Brewed with a gaiwan. 10 second rinse. Steeping times: 10, 10, 15, 15, 20, 30, 60, 90, 120.

I don’t have a palate for sheng, hence no rating.

A dry aroma of plums, grapes, lettuce an licorice. The wet aroma evolves: from green peppers to grapes to apples and honey. Sweet and juicy – I enjoyed this aroma throughout the session.

Early on and late into the session, the liquor is the color of grape juice, and in the middle of apple juice. Full-bodied, thin textured, clear, and crisp. The first infusion is too light in flavor, tasting of dried grass and grains.
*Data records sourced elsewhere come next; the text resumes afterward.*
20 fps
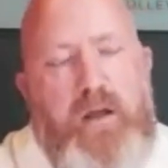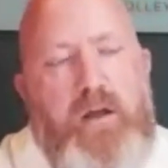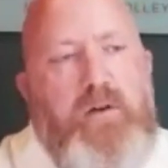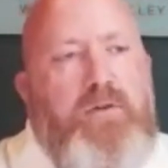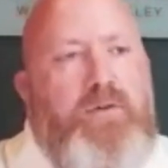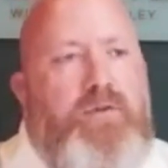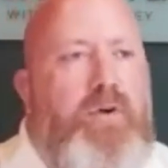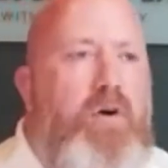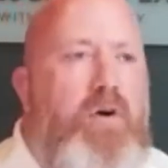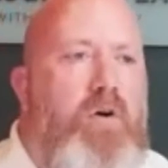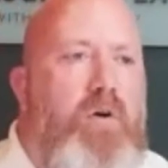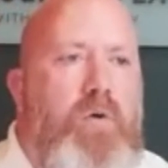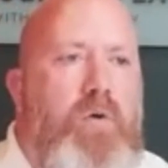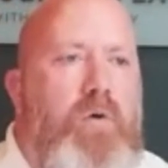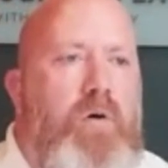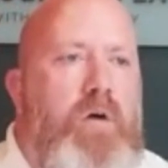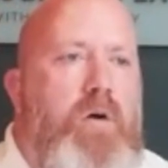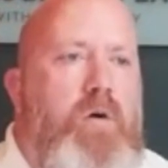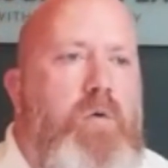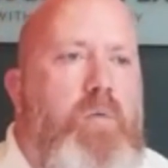
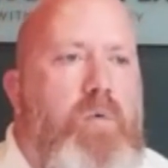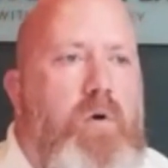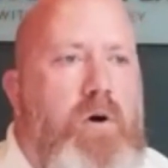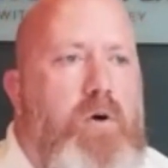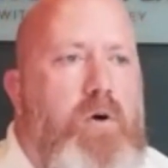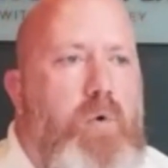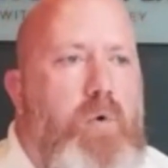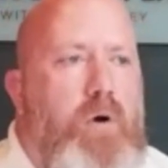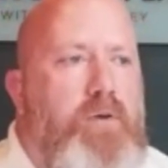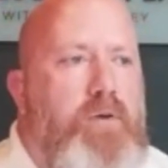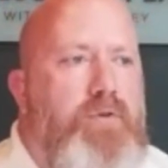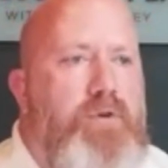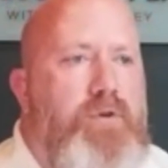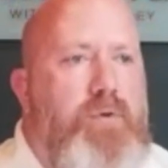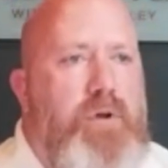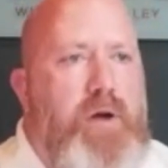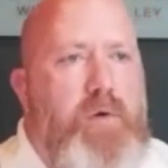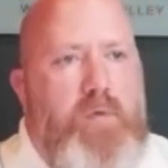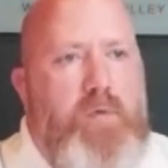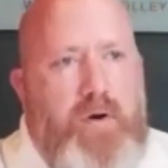So we're going to
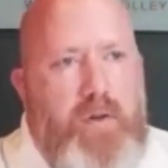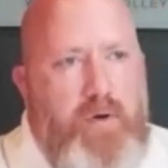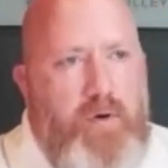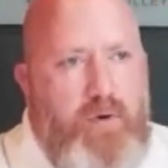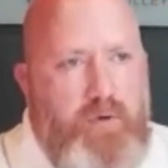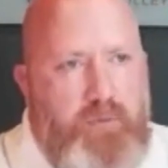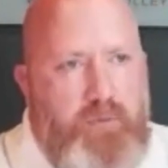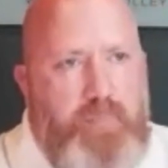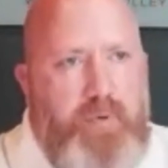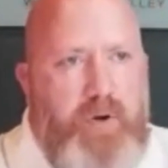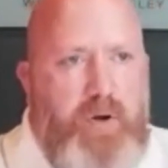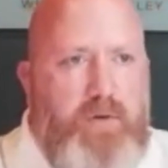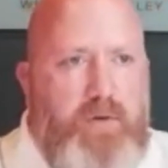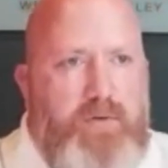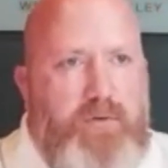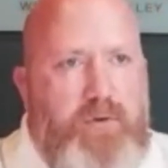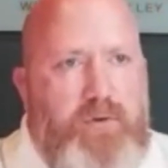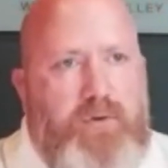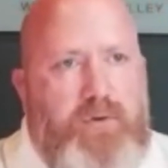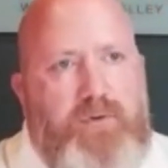get one of those build
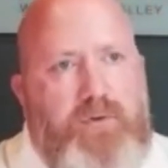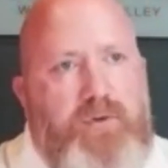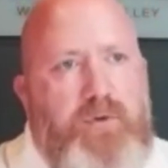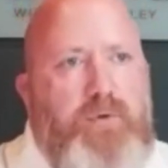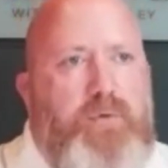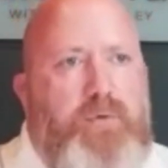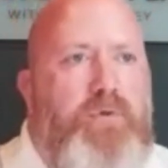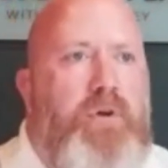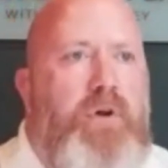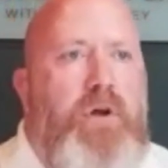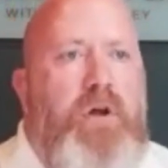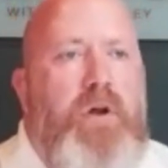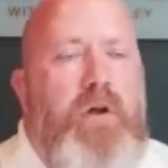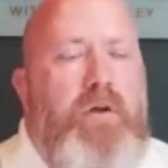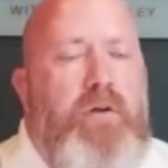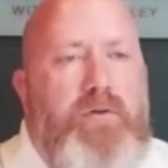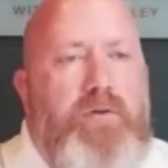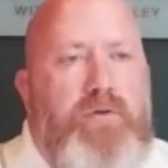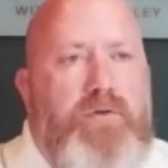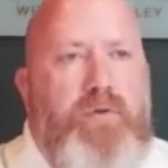to suit
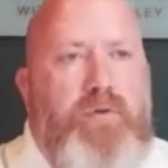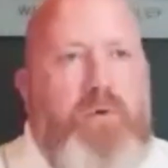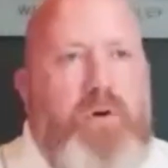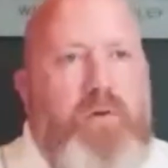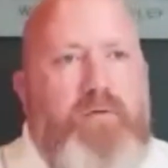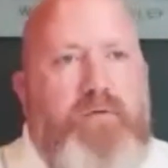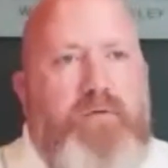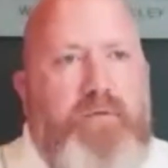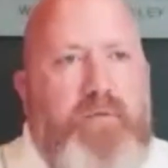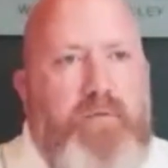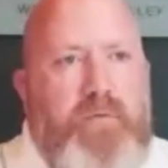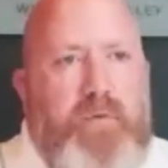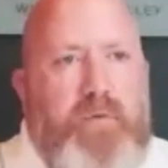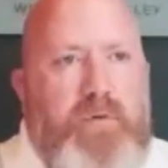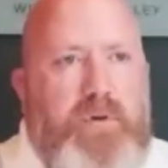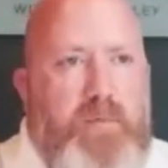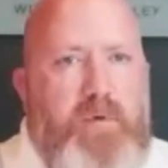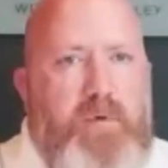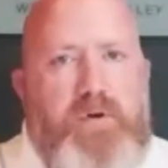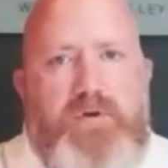sort of
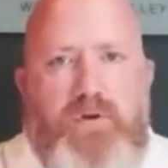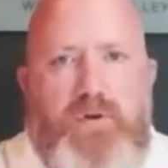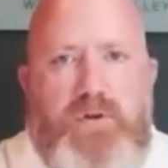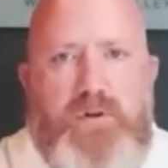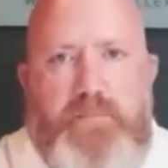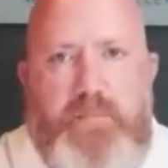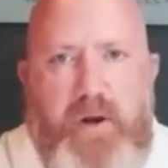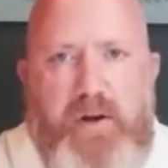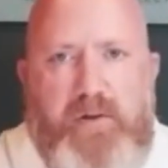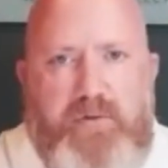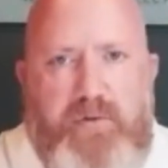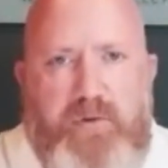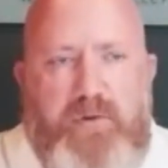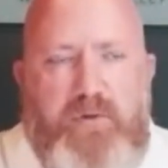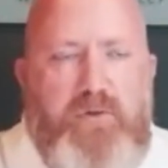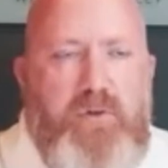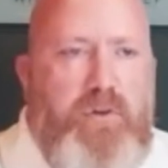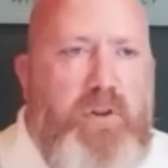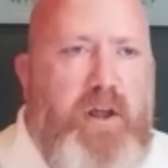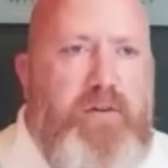commercial
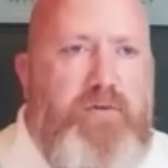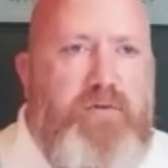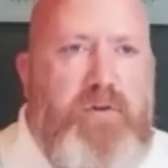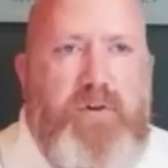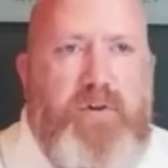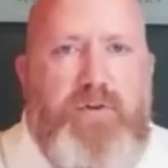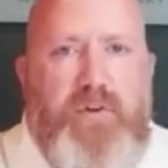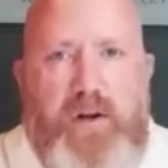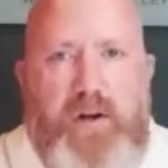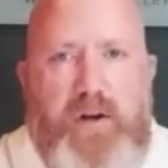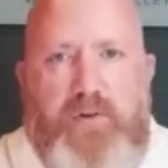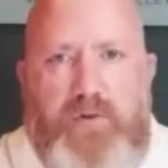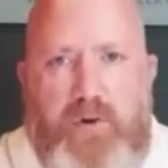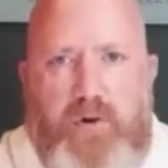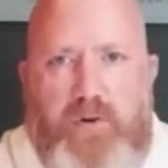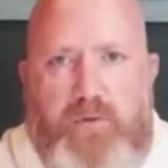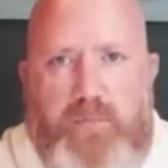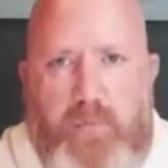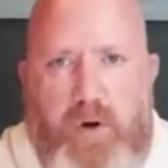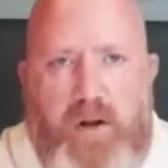spaces, and that's going to take
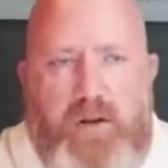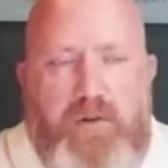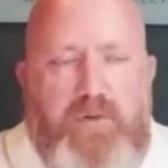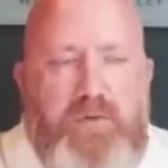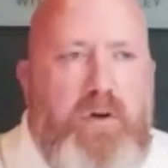6 months.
It is also unpleasantly sour. The flavor fully develops at infusion two. It is still grassy, though no sourness anymore. A little sweet now. The third infusion has more vegetal notes in addition to grass: zucchini and a reprise of green peppers. The grass lessens in the fourth and fifth infusions, which are also much sweeter – reminding me of grapes – with a hint of citrus.

Back to dried grass thereafter. The sweetness also slowly disappears. Lighter flavor. I’m left with a peppery aftertaste at infusion seven. This, too, goes away. The last infusions are very light and grassy, no peppers at all, and they have an airy mouthfeel.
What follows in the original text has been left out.